What to produce
Every entry must be printed again exactly, with nothing left out.

━━━ Records for this task

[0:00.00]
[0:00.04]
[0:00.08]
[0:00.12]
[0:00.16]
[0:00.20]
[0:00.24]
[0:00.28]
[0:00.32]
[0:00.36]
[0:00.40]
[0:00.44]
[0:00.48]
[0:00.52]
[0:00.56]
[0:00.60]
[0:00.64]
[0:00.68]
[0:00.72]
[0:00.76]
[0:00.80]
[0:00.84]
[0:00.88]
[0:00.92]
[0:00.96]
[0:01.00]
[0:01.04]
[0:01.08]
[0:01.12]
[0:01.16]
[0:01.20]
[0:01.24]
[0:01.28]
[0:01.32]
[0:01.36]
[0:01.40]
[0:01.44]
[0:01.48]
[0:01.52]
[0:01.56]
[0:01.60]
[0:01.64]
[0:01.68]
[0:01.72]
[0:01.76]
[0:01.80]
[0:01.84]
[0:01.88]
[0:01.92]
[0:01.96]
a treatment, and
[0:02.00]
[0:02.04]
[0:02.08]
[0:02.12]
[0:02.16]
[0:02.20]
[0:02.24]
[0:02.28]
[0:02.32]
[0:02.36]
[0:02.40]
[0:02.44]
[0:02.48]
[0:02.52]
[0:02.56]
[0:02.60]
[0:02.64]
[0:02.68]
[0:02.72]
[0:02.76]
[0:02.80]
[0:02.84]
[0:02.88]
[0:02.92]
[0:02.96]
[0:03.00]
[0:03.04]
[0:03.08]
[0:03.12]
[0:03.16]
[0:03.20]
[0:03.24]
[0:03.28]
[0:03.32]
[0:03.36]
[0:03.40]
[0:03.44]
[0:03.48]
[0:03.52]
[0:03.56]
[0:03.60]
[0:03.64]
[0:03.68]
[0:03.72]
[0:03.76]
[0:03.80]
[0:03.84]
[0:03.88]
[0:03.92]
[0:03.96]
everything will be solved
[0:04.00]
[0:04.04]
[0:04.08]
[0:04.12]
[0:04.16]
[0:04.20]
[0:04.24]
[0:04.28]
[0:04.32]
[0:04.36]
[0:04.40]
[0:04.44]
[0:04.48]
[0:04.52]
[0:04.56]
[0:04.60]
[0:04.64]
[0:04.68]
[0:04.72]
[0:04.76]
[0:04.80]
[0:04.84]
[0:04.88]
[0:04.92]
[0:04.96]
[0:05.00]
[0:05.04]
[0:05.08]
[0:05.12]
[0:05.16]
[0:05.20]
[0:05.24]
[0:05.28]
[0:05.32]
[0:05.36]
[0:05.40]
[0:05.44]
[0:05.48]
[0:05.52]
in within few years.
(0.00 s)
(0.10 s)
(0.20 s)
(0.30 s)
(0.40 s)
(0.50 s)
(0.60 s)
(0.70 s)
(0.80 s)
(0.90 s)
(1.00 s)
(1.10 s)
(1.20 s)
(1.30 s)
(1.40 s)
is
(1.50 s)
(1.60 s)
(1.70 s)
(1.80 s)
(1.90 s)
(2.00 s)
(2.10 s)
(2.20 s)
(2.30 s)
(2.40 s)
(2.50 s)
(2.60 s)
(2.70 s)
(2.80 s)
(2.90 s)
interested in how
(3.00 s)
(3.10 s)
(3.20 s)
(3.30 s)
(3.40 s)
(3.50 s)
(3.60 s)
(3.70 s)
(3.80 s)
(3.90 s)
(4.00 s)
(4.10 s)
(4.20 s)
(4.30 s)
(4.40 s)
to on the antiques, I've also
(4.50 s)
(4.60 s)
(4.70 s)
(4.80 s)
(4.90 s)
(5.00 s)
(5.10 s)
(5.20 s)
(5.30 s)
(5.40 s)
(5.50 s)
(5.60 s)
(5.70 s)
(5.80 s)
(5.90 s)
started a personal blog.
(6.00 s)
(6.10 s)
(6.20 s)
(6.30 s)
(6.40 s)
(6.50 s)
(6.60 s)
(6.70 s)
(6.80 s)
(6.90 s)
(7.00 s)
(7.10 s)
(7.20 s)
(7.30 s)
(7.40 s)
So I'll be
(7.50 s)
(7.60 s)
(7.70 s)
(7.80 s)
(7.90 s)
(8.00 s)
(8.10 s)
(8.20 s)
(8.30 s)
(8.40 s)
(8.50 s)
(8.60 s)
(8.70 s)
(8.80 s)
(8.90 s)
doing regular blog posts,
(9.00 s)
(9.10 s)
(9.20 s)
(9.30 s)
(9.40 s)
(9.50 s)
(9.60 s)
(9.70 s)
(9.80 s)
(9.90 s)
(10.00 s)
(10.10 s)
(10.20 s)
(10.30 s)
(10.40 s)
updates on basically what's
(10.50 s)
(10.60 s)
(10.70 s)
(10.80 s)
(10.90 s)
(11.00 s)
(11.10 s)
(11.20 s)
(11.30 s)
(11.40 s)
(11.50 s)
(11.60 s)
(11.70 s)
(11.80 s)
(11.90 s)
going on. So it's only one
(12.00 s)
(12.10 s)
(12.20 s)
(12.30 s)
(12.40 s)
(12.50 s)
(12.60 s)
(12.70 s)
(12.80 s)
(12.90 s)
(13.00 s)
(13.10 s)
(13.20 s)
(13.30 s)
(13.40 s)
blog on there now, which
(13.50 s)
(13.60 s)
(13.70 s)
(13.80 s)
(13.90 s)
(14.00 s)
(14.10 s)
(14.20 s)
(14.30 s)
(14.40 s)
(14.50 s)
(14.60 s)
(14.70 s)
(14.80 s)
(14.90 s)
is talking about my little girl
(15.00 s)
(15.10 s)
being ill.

━━━━━━

Result for this exercise
[0:00.00]
[0:00.04]
[0:00.08]
[0:00.12]
[0:00.16]
[0:00.20]
[0:00.24]
[0:00.28]
[0:00.32]
[0:00.36]
[0:00.40]
[0:00.44]
[0:00.48]
[0:00.52]
[0:00.56]
[0:00.60]
[0:00.64]
[0:00.68]
[0:00.72]
[0:00.76]
[0:00.80]
[0:00.84]
[0:00.88]
[0:00.92]
[0:00.96]
[0:01.00]
[0:01.04]
[0:01.08]
[0:01.12]
[0:01.16]
[0:01.20]
[0:01.24]
[0:01.28]
[0:01.32]
[0:01.36]
[0:01.40]
[0:01.44]
[0:01.48]
[0:01.52]
[0:01.56]
[0:01.60]
[0:01.64]
[0:01.68]
[0:01.72]
[0:01.76]
[0:01.80]
[0:01.84]
[0:01.88]
[0:01.92]
[0:01.96]
a treatment, and
[0:02.00]
[0:02.04]
[0:02.08]
[0:02.12]
[0:02.16]
[0:02.20]
[0:02.24]
[0:02.28]
[0:02.32]
[0:02.36]
[0:02.40]
[0:02.44]
[0:02.48]
[0:02.52]
[0:02.56]
[0:02.60]
[0:02.64]
[0:02.68]
[0:02.72]
[0:02.76]
[0:02.80]
[0:02.84]
[0:02.88]
[0:02.92]
[0:02.96]
[0:03.00]
[0:03.04]
[0:03.08]
[0:03.12]
[0:03.16]
[0:03.20]
[0:03.24]
[0:03.28]
[0:03.32]
[0:03.36]
[0:03.40]
[0:03.44]
[0:03.48]
[0:03.52]
[0:03.56]
[0:03.60]
[0:03.64]
[0:03.68]
[0:03.72]
[0:03.76]
[0:03.80]
[0:03.84]
[0:03.88]
[0:03.92]
[0:03.96]
everything will be solved
[0:04.00]
[0:04.04]
[0:04.08]
[0:04.12]
[0:04.16]
[0:04.20]
[0:04.24]
[0:04.28]
[0:04.32]
[0:04.36]
[0:04.40]
[0:04.44]
[0:04.48]
[0:04.52]
[0:04.56]
[0:04.60]
[0:04.64]
[0:04.68]
[0:04.72]
[0:04.76]
[0:04.80]
[0:04.84]
[0:04.88]
[0:04.92]
[0:04.96]
[0:05.00]
[0:05.04]
[0:05.08]
[0:05.12]
[0:05.16]
[0:05.20]
[0:05.24]
[0:05.28]
[0:05.32]
[0:05.36]
[0:05.40]
[0:05.44]
[0:05.48]
[0:05.52]
in within few years.
(0.00 s)
(0.10 s)
(0.20 s)
(0.30 s)
(0.40 s)
(0.50 s)
(0.60 s)
(0.70 s)
(0.80 s)
(0.90 s)
(1.00 s)
(1.10 s)
(1.20 s)
(1.30 s)
(1.40 s)
is
(1.50 s)
(1.60 s)
(1.70 s)
(1.80 s)
(1.90 s)
(2.00 s)
(2.10 s)
(2.20 s)
(2.30 s)
(2.40 s)
(2.50 s)
(2.60 s)
(2.70 s)
(2.80 s)
(2.90 s)
interested in how
(3.00 s)
(3.10 s)
(3.20 s)
(3.30 s)
(3.40 s)
(3.50 s)
(3.60 s)
(3.70 s)
(3.80 s)
(3.90 s)
(4.00 s)
(4.10 s)
(4.20 s)
(4.30 s)
(4.40 s)
to on the antiques, I've also
(4.50 s)
(4.60 s)
(4.70 s)
(4.80 s)
(4.90 s)
(5.00 s)
(5.10 s)
(5.20 s)
(5.30 s)
(5.40 s)
(5.50 s)
(5.60 s)
(5.70 s)
(5.80 s)
(5.90 s)
started a personal blog.
(6.00 s)
(6.10 s)
(6.20 s)
(6.30 s)
(6.40 s)
(6.50 s)
(6.60 s)
(6.70 s)
(6.80 s)
(6.90 s)
(7.00 s)
(7.10 s)
(7.20 s)
(7.30 s)
(7.40 s)
So I'll be
(7.50 s)
(7.60 s)
(7.70 s)
(7.80 s)
(7.90 s)
(8.00 s)
(8.10 s)
(8.20 s)
(8.30 s)
(8.40 s)
(8.50 s)
(8.60 s)
(8.70 s)
(8.80 s)
(8.90 s)
doing regular blog posts,
(9.00 s)
(9.10 s)
(9.20 s)
(9.30 s)
(9.40 s)
(9.50 s)
(9.60 s)
(9.70 s)
(9.80 s)
(9.90 s)
(10.00 s)
(10.10 s)
(10.20 s)
(10.30 s)
(10.40 s)
updates on basically what's
(10.50 s)
(10.60 s)
(10.70 s)
(10.80 s)
(10.90 s)
(11.00 s)
(11.10 s)
(11.20 s)
(11.30 s)
(11.40 s)
(11.50 s)
(11.60 s)
(11.70 s)
(11.80 s)
(11.90 s)
going on. So it's only one
(12.00 s)
(12.10 s)
(12.20 s)
(12.30 s)
(12.40 s)
(12.50 s)
(12.60 s)
(12.70 s)
(12.80 s)
(12.90 s)
(13.00 s)
(13.10 s)
(13.20 s)
(13.30 s)
(13.40 s)
blog on there now, which
(13.50 s)
(13.60 s)
(13.70 s)
(13.80 s)
(13.90 s)
(14.00 s)
(14.10 s)
(14.20 s)
(14.30 s)
(14.40 s)
(14.50 s)
(14.60 s)
(14.70 s)
(14.80 s)
(14.90 s)
is talking about my little girl
(15.00 s)
(15.10 s)
being ill.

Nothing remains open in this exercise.